I subscribe to Daily Om, a website dedicated to "nurturing mind, body, and spirit." It's often a little to woo-woo for me, but many times it offers some lovely little bits of wisdom. Here's one that I made into bookmarks and put at each guest's place setting at our wedding reception:
Real love is identifiable by the way it makes us feel. Love should feel good. There is a peaceful quality to an authentic experience of love that penetrates to our core, touching a part of ourselves that has always been there. True love activates this inner being, filling us with warmth and light. An authentic experience of love does not ask us to look a certain way, drive a certain car, or have a certain job. It takes us as we are, no changes required. When people truly love us, their love for us awakens our love for ourselves. They remind us that what we seek outside of ourselves is a mirror image of the lover within. In this way, true love never makes us feel needy or lacking or anxious.
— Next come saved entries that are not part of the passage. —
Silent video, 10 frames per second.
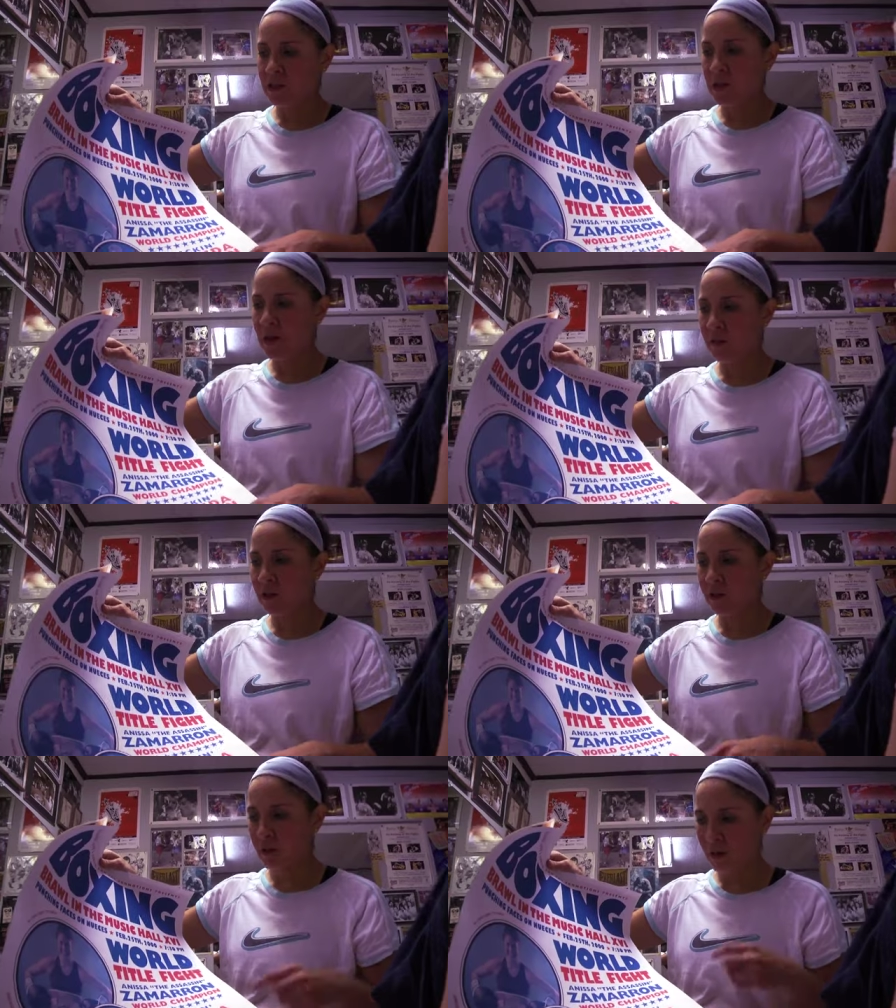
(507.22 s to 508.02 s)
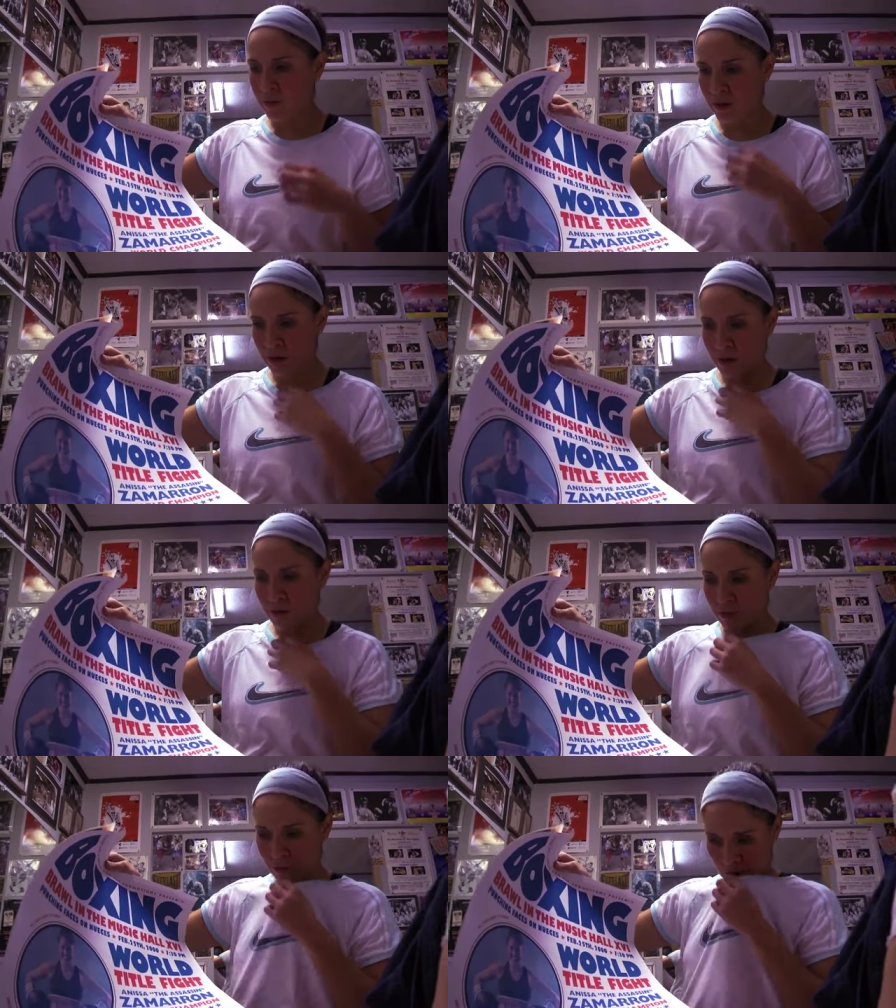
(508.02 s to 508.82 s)
she got me through all my,
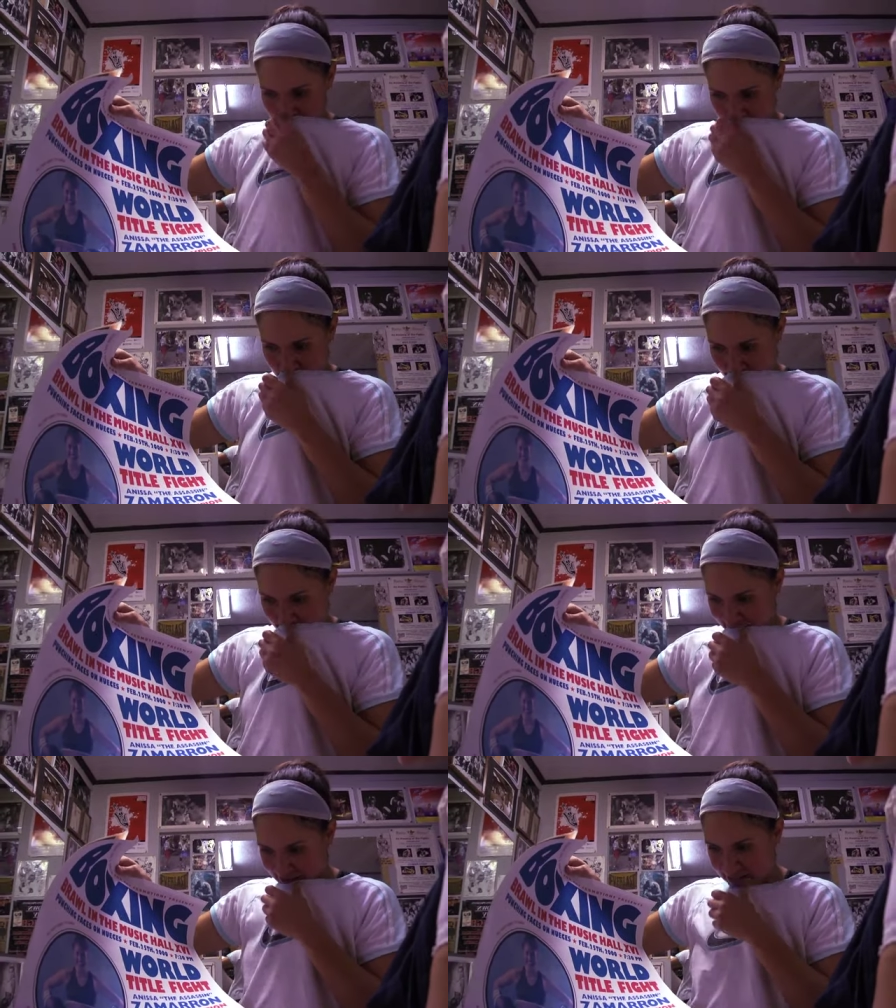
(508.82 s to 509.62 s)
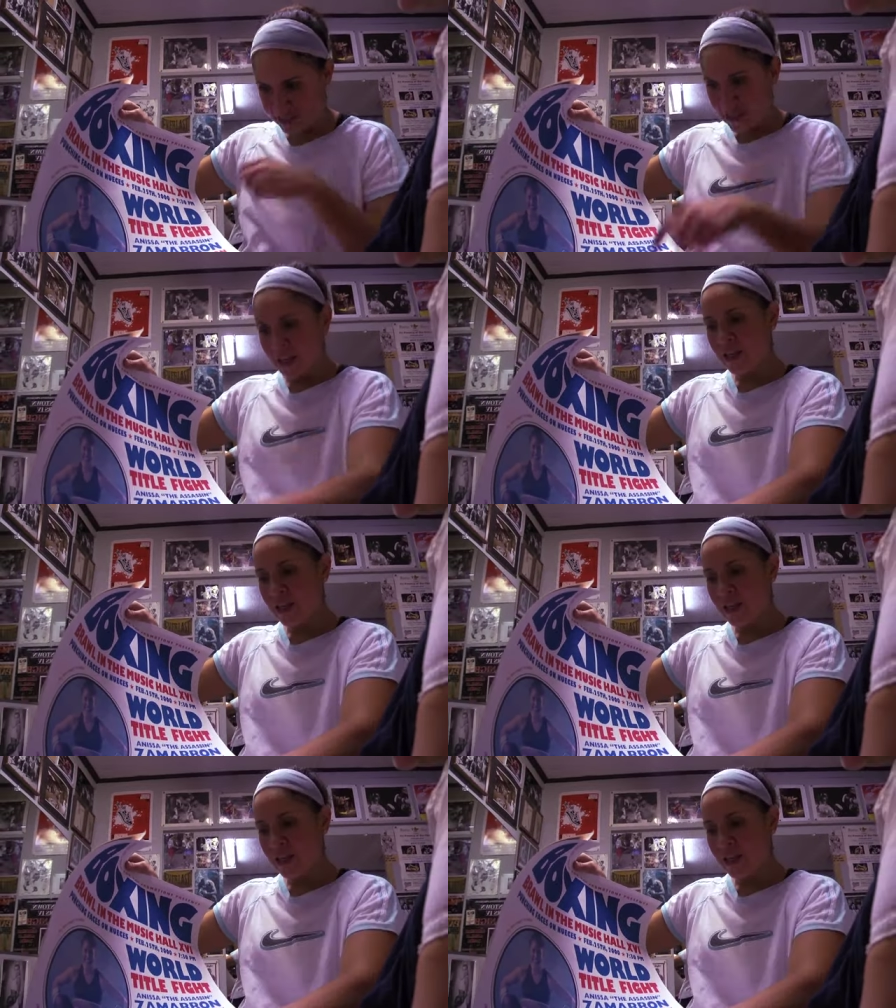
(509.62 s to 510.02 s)
getting me ready for all my fights.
Instead, true love empowers us with its implicit message that we are, always have been, and always will be, made of love.
1 comment:
In the CoDA meeting I attend (which breaks its own Traditions by focusing on the book WOMEN WHO LOVE TOO MUCH by Robin Norwood) we are reminded weekly that love is not supposed to hurt. In other words, codependents tend to over-give &/or try to form relationships with emotionally abusive or unavailable people and experience great pain in that experience. Thus we often wrongly conclude that "love hurts" (instead of rightly conclude that "lack of connection with self & others hurts").